EXERCISE PROMPT :: Could you repeat all of the entries exactly, leaving out any pictures?

INPUT DATA ::
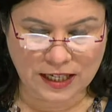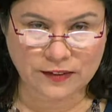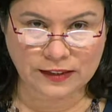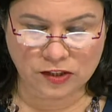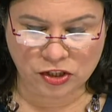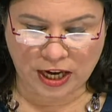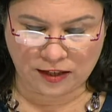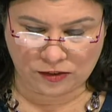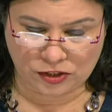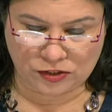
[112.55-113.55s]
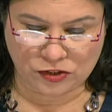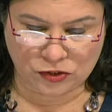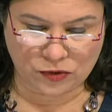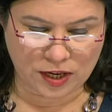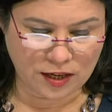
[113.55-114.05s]
current
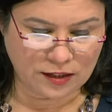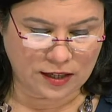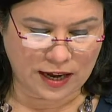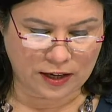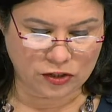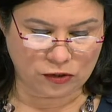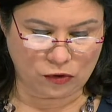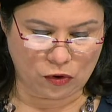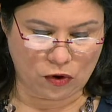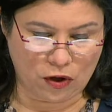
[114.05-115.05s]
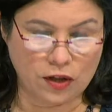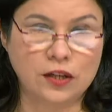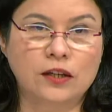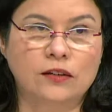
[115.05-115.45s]
challenges to international law,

FINAL ANSWER ::
[112.55-113.55s]
[113.55-114.05s]
current
[114.05-115.05s]
[115.05-115.45s]
challenges to international law,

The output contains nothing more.